Pasó también en la guerra. En Malca y Vilca, dos comunidades campesinas en Huancavelica a 3,700 metros sobre el nivel del mar y a horas de cualquier autoridad. Persiguiendo a Sendero, se estableció allí una base militar y, como rutina, algunos se la pasaron violando a decenas de mujeres. Sucedió en 1984, en el 2000 la Comisión de la Verdad recopiló denuncias, en 2005 se estudiaron (Nuestras voces existen, DEMUS 2005), en 2009 llegaron al Poder Judicial, en 2015 empezó el juicio y hace un mes sentenciaron a los violadores. 40 años se tomó hacer justicia. Al menos la percepción ha ido variando. Al principio, la violación sexual era un delito menor contra el pudor y las buenas costumbres, como si fuese un asunto de mal gusto. El violador no era tan malo que digamos; si se casaba con la víctima, lo perdonaban. Dentro del matrimonio el marido podía forzar a la esposa, porque era “su” mujer y, en propiedad, no había delito. Luego pasó a ser un delito contra la libertad y ahora, bajo las circunstancias del caso Malca y Vilca, un crimen contra la dignidad humana y de lesa humanidad.
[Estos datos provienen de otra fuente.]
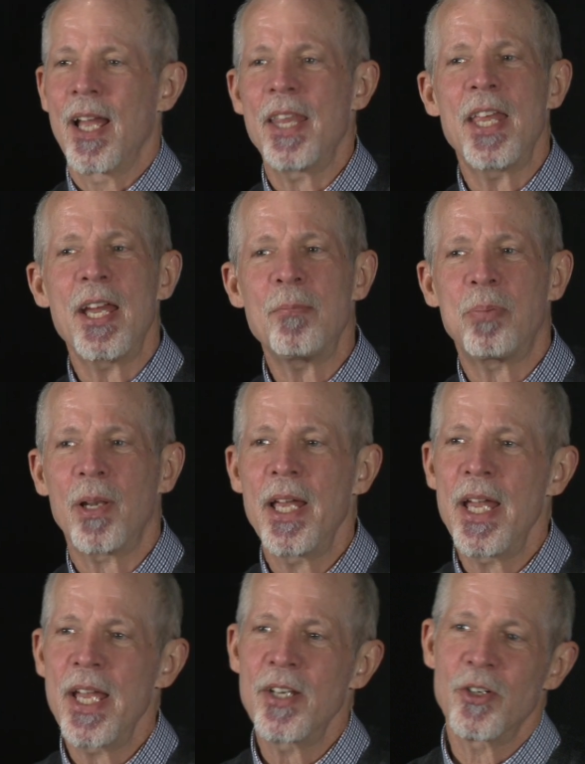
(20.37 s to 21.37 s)
And they'd
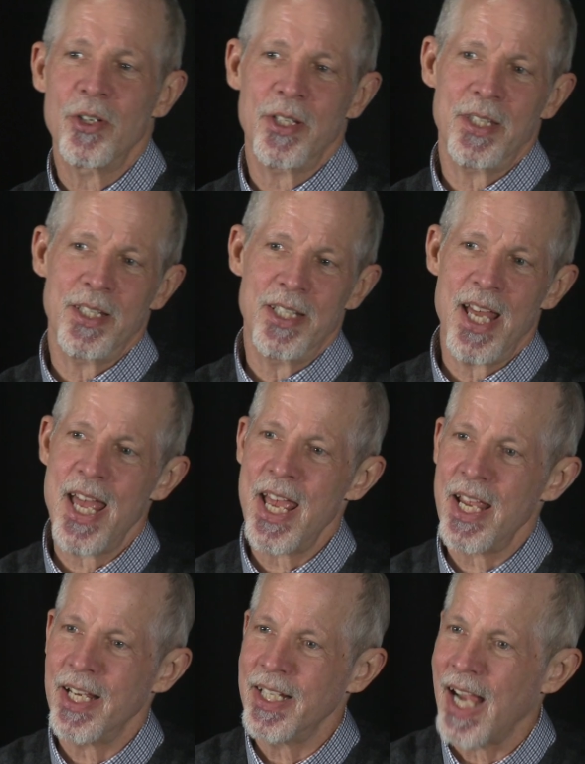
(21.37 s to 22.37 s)
play during the
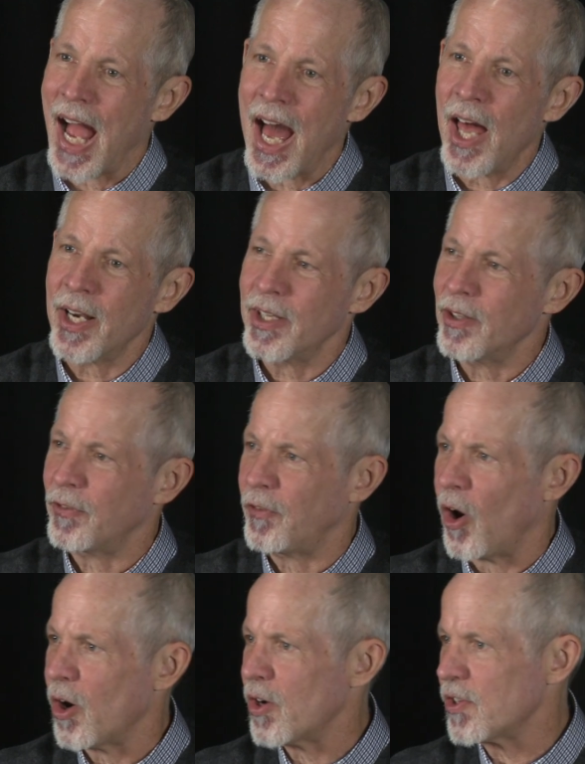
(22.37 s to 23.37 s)
day out in the
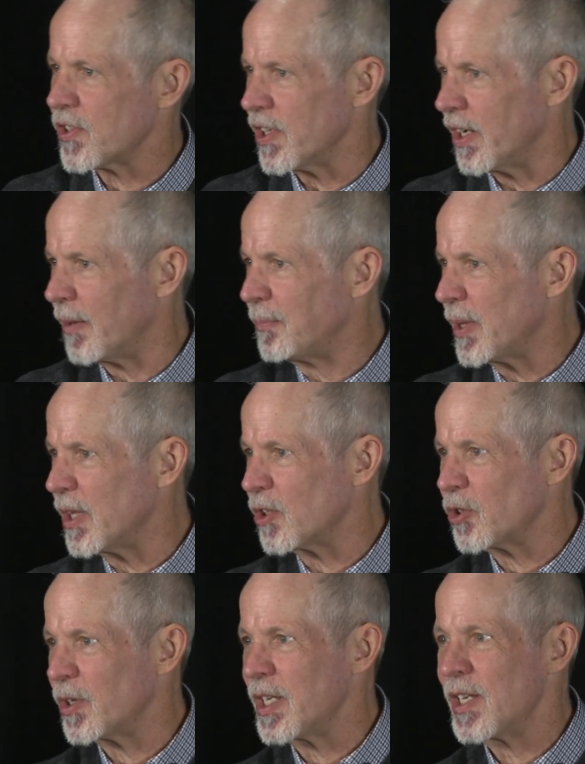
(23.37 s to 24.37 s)
forest and up in the
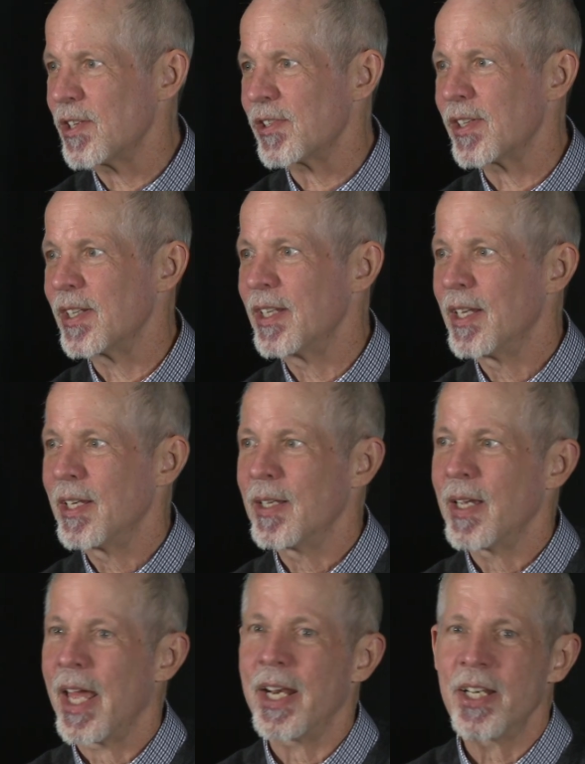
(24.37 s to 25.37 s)
trees.
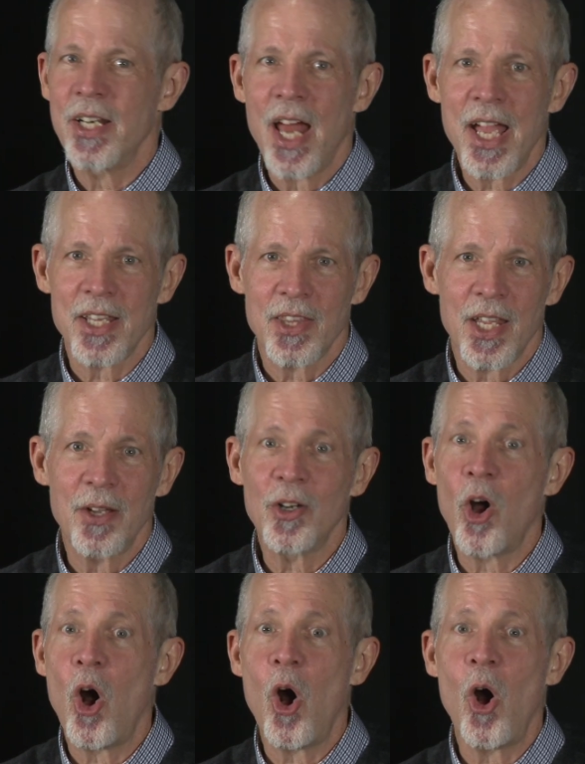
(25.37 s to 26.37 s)
And at night, they
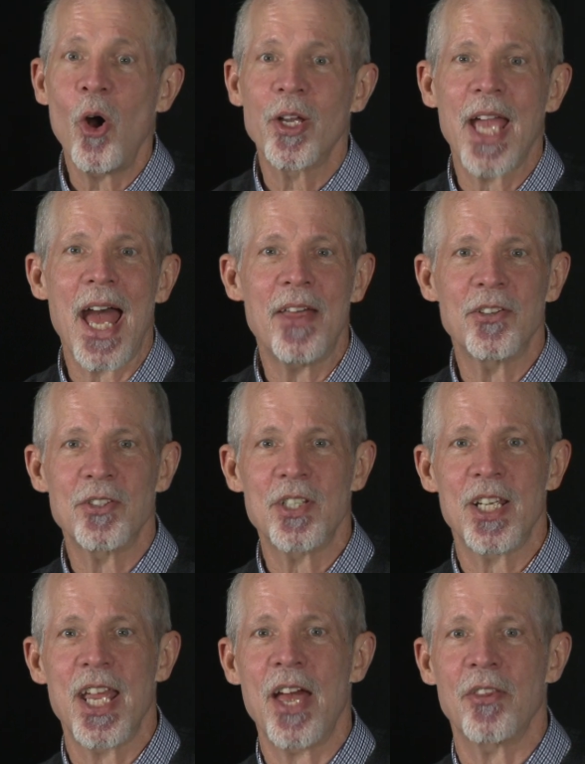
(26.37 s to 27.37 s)
would all gather
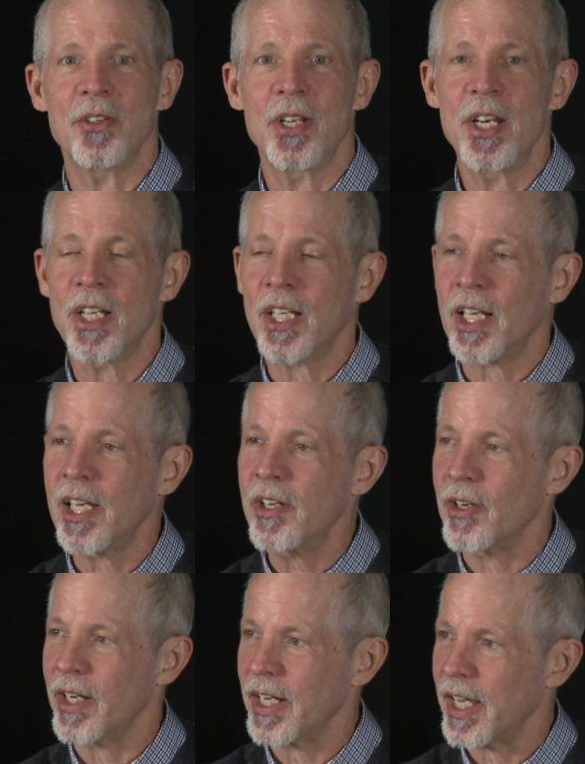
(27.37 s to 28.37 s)
together in a
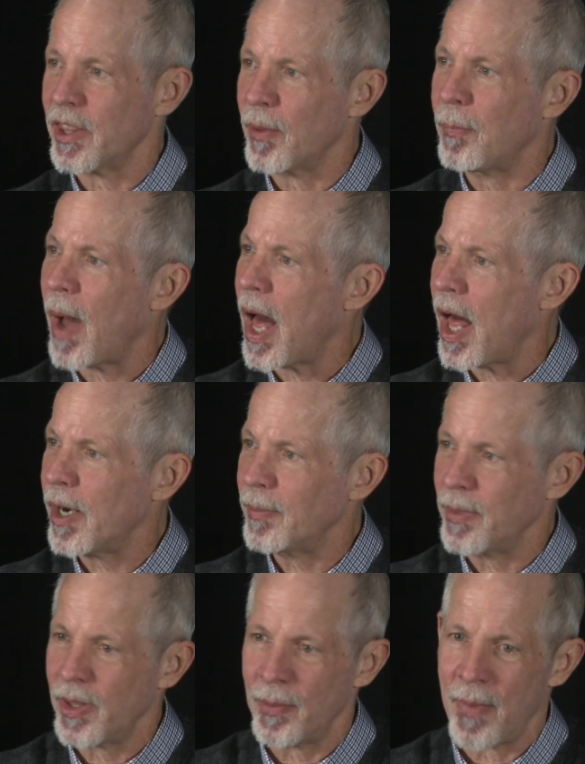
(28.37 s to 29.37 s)
clearing at the
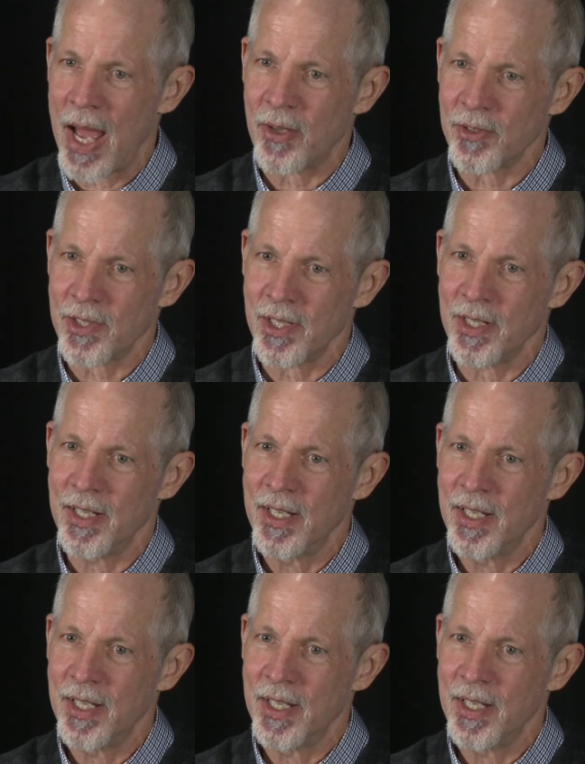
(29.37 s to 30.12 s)
bottom of the mountain.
Pasa también con los maestros. El mes pasado se denunciaron violaciones sistemáticas a menores en las comunidades awajún de Condorcanqui (Amazonas). El ministro de Educación tartamudeó que eran tradiciones ancestrales, pero en 2019 el Congreso ya había advertido que eran crímenes (Comisión Investigadora de Abusos Sexuales contra Menores de Edad, presidida por Alberto de Belaunde). Los colegios suelen estar a horas de navegación en río de las comunidades; las adolescentes, casi niñas, se quedan en refugios escolares durante la semana, pero solo con desayuno y almuerzo, la comida te la agencias. Privadas de libertad por hambre, la prostitución forzada por tres soles en comida es lo que queda. ¿Esa es la tradición? Dicen que hay consentimiento, pero sin libertad no lo hay. No eran entonces solo arrechuras individuales, sino una práctica institucionalizada. Sin embargo, la pobreza no lo explica todo. Para quien quiera denunciar, de Condorcanqui se tiene que ir por río a Nieva (Fiscalía y la UGEL de Educación), para seguir por carretera a Bagua (Juzgados, médicos legistas) en un viaje mínimo de cuatro días en idas y vueltas. Si tiene que regresar una vez más, se le va en gastos todo un salario mínimo. Aún falta que escuchen la denuncia y el largo periplo de la justicia.
Corolario: los violadores son funcionarios del Estado, autoridades que deben cuidarnos; las víctimas son las más pobres y vulnerables, no se violan a los iguales, sino sobre los que se tiene autoridad; el poder se ejerce para humillar; no hay quien te proteja y la justicia es cara y queda demasiado lejos. Epílogo: no se cree en el Estado, porque su autoridad no es útil; ni en la sociedad que permanece indiferente; y mejor buscamos futuro por nuestra cuenta. Ese es el inmenso territorio que vamos abandonando, no en kilómetros cuadrados, sino en almas de millones de peruanos.